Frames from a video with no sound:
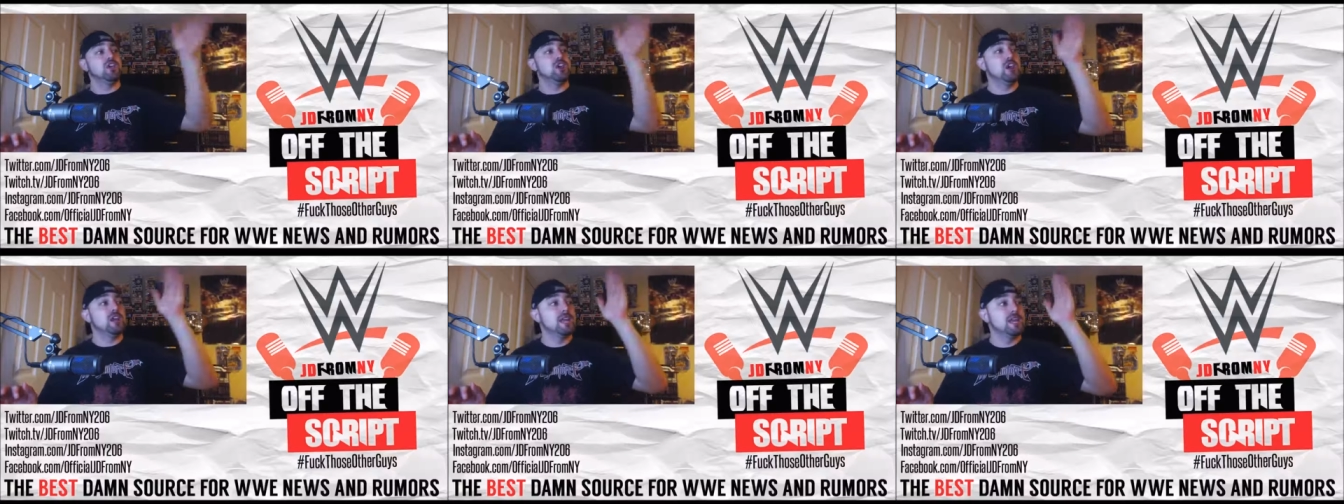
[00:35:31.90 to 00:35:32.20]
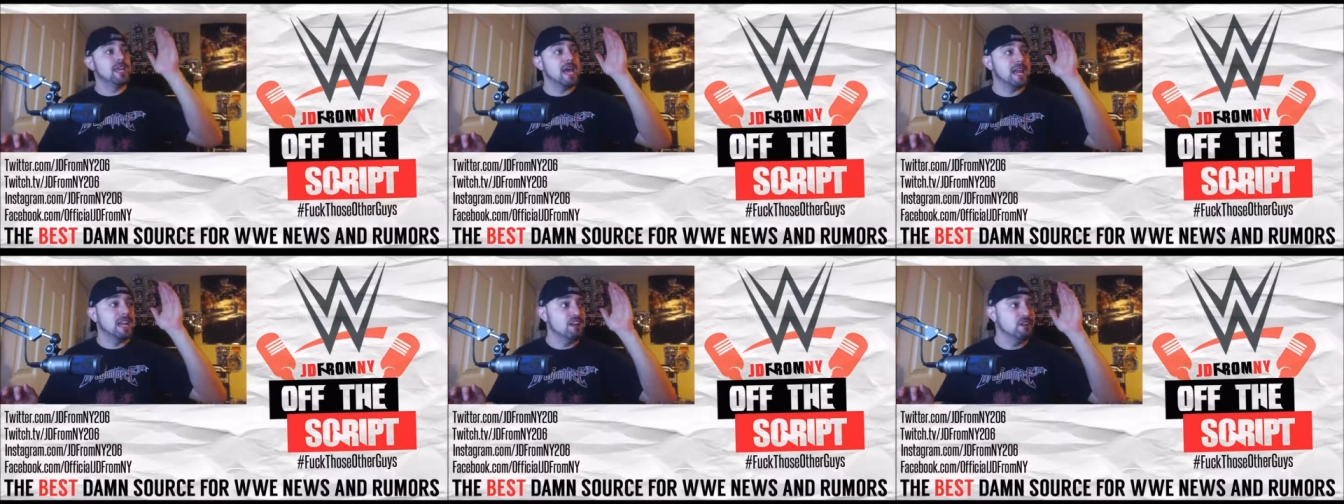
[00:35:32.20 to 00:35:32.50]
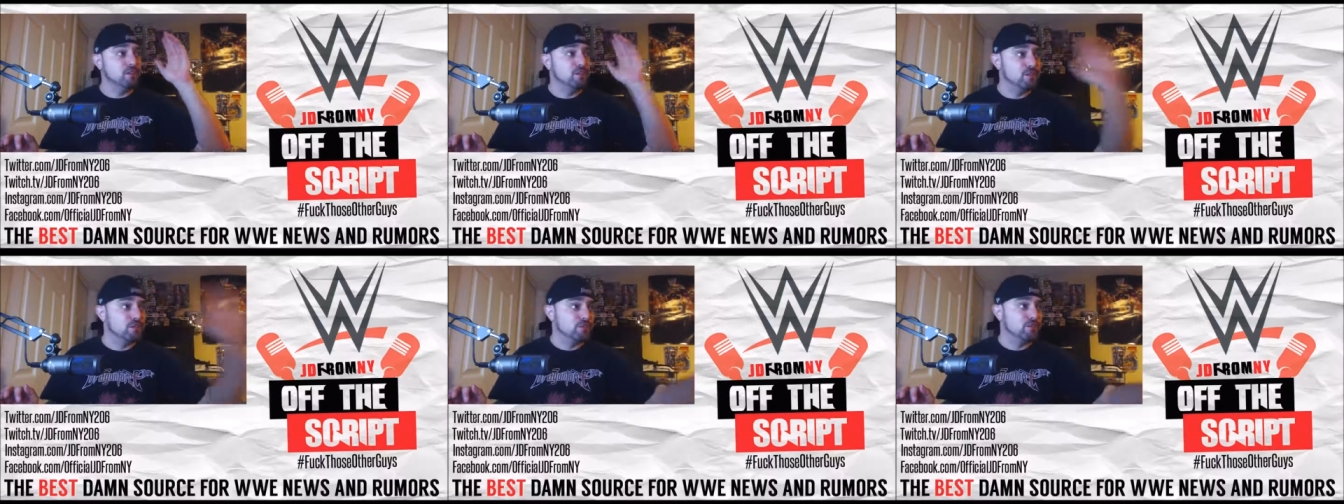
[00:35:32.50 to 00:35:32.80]
You're going to get
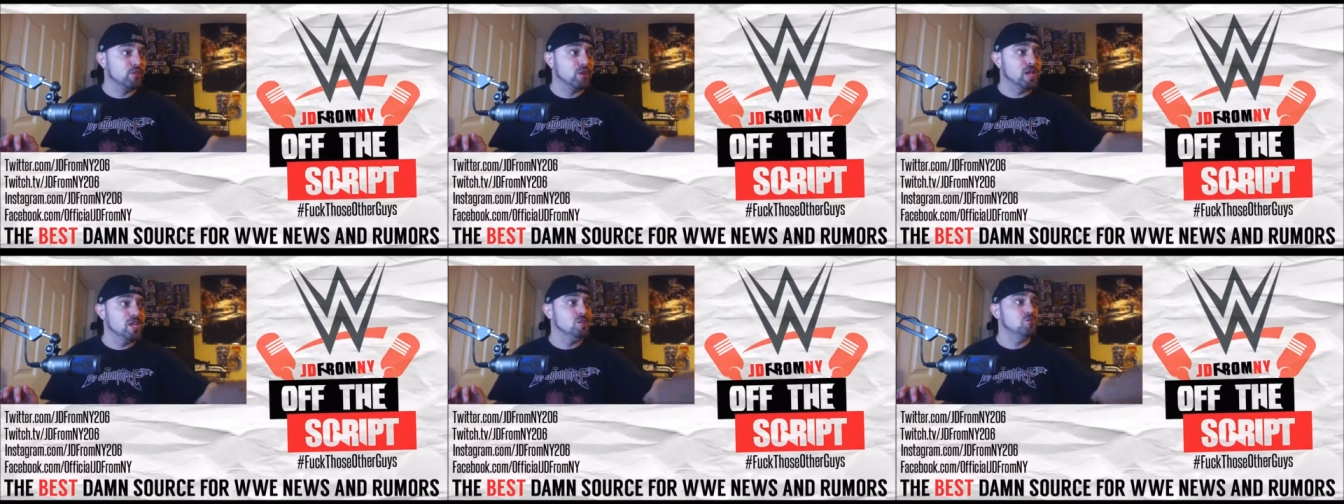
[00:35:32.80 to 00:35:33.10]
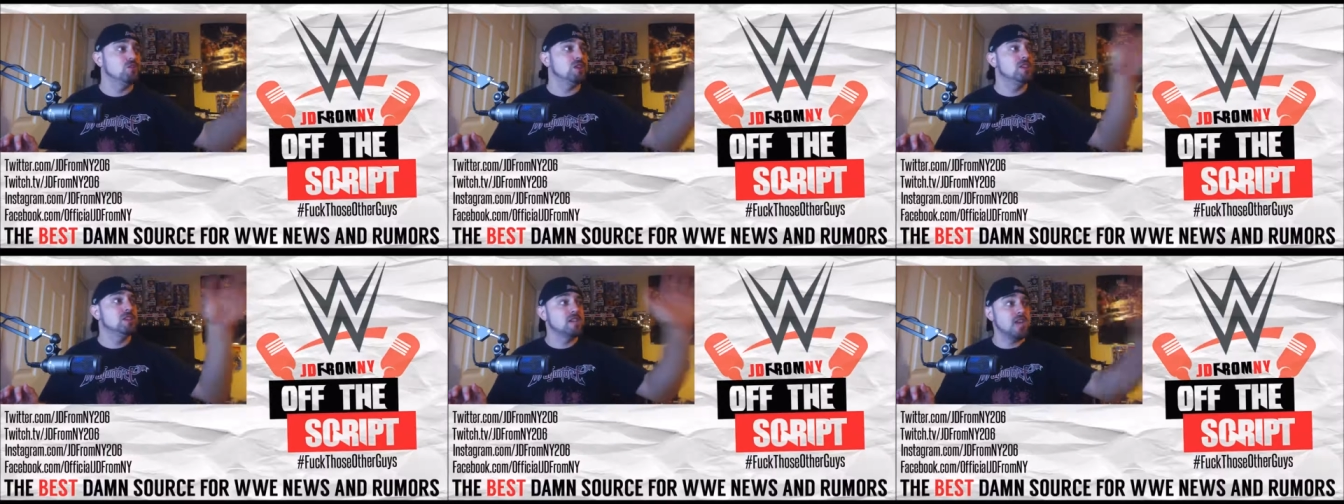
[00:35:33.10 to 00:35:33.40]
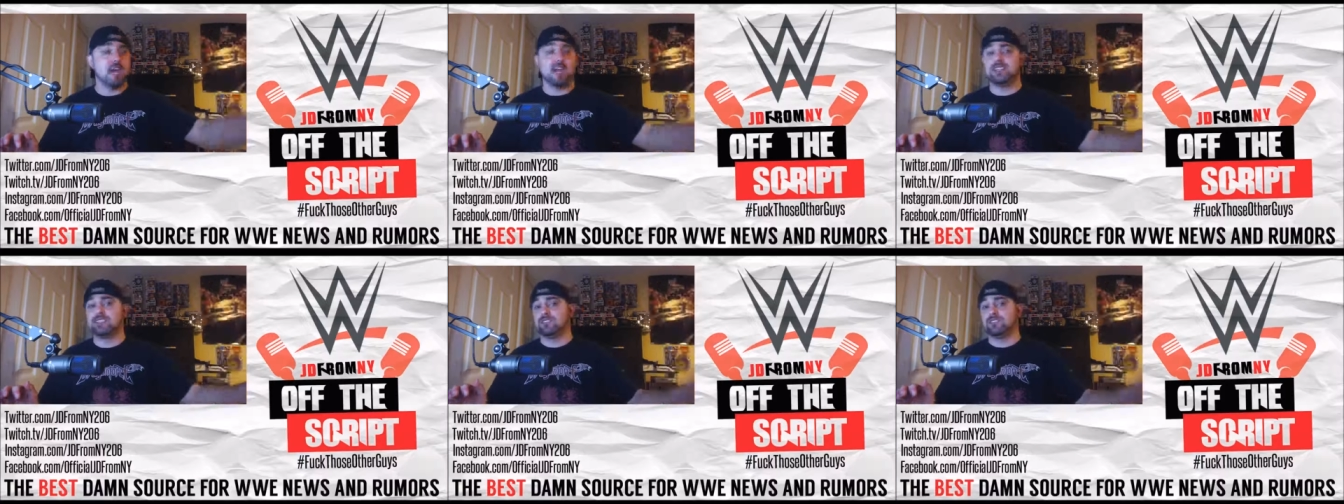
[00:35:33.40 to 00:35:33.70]
it for free. You can
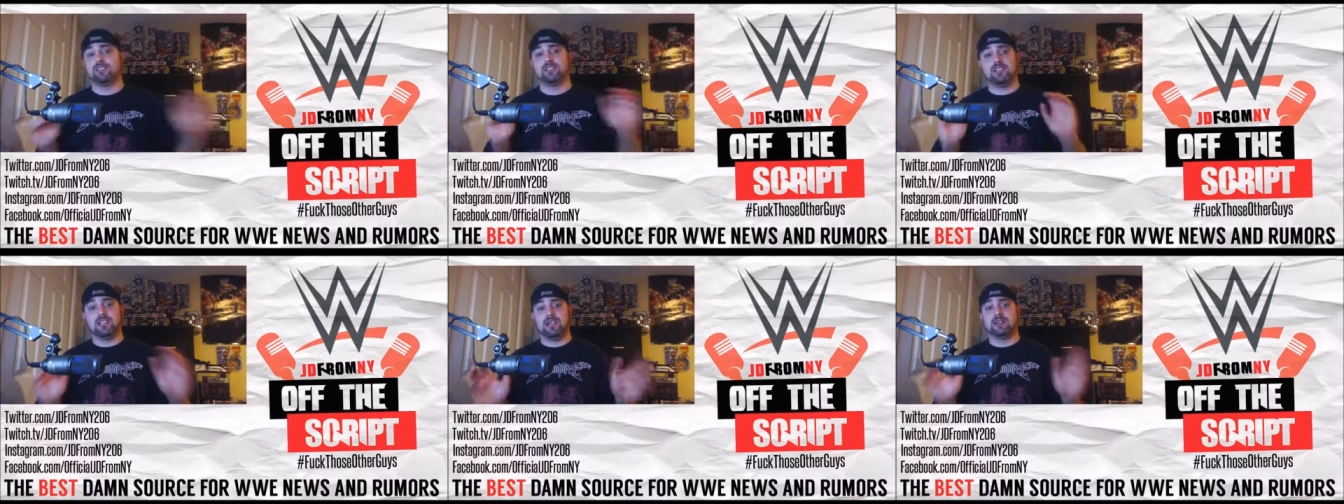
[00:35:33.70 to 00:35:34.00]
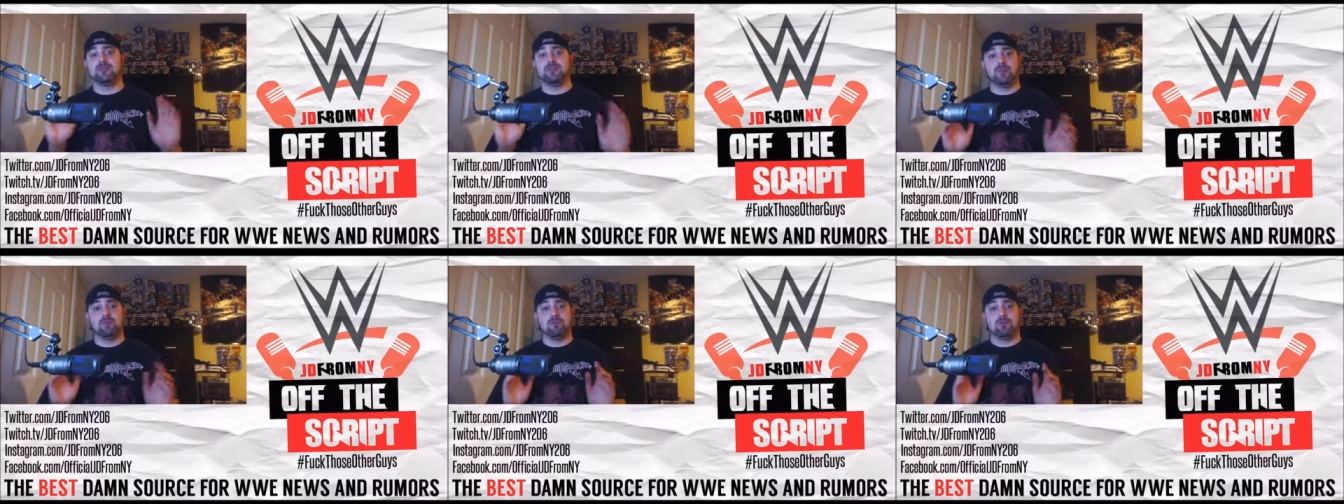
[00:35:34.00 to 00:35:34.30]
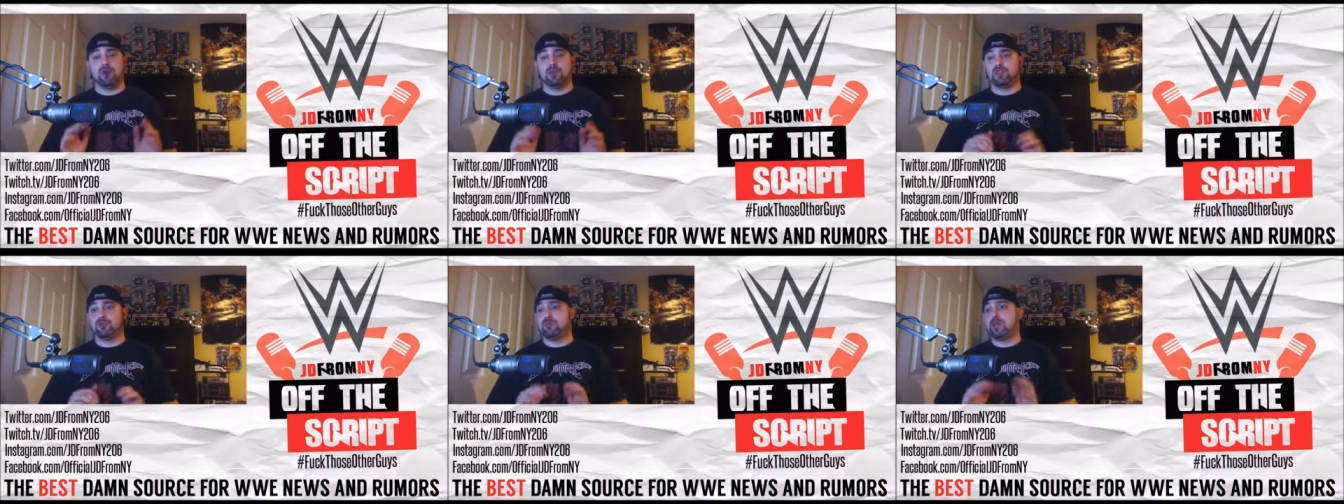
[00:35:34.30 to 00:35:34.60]
cancel at the end of
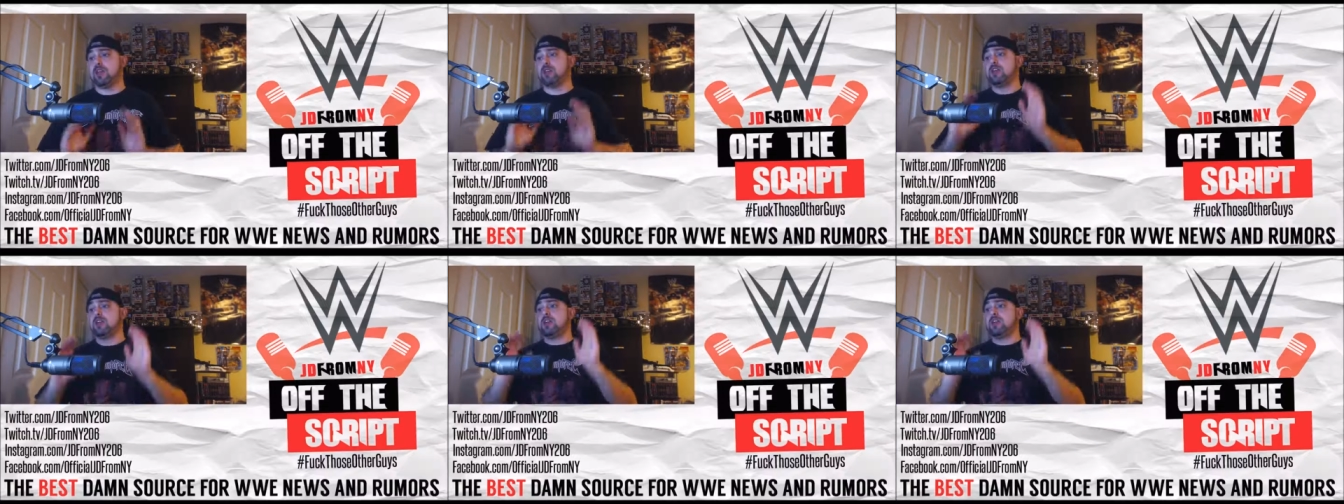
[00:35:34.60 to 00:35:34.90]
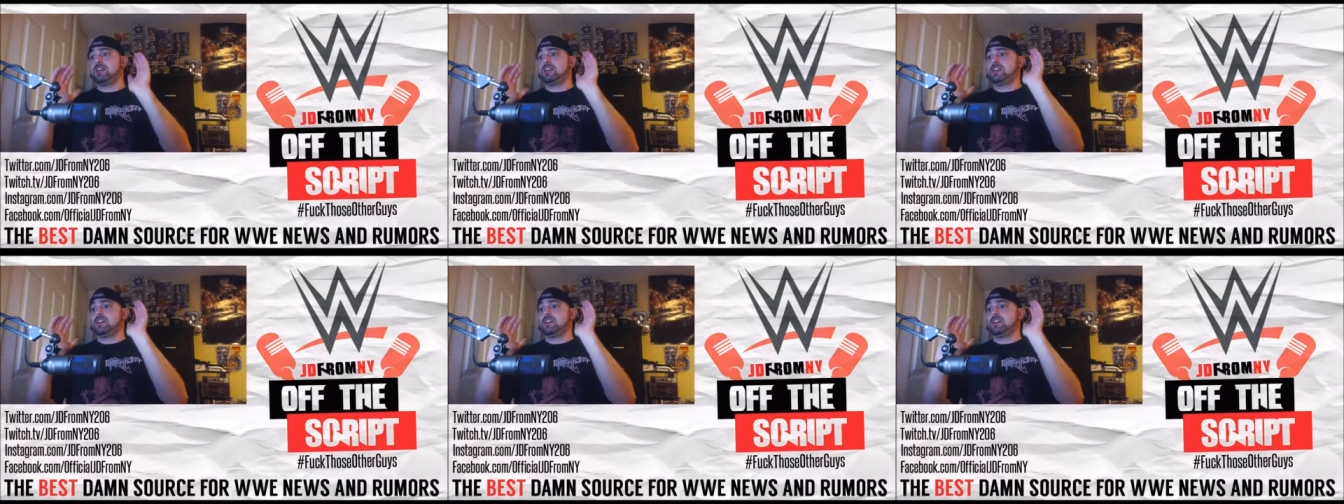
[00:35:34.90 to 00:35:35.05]
the month, man.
● ● ● ● ● ● ●
- What to do: All the lines above need to be repeated exactly, with no pictures carried over.

- Response to the task:
Frames from a video with no sound:
[00:35:31.90 to 00:35:32.20]
[00:35:32.20 to 00:35:32.50]
[00:35:32.50 to 00:35:32.80]
You're going to get
[00:35:32.80 to 00:35:33.10]
[00:35:33.10 to 00:35:33.40]
[00:35:33.40 to 00:35:33.70]
it for free. You can
[00:35:33.70 to 00:35:34.00]
[00:35:34.00 to 00:35:34.30]
[00:35:34.30 to 00:35:34.60]
cancel at the end of
[00:35:34.60 to 00:35:34.90]
[00:35:34.90 to 00:35:35.05]
the month, man.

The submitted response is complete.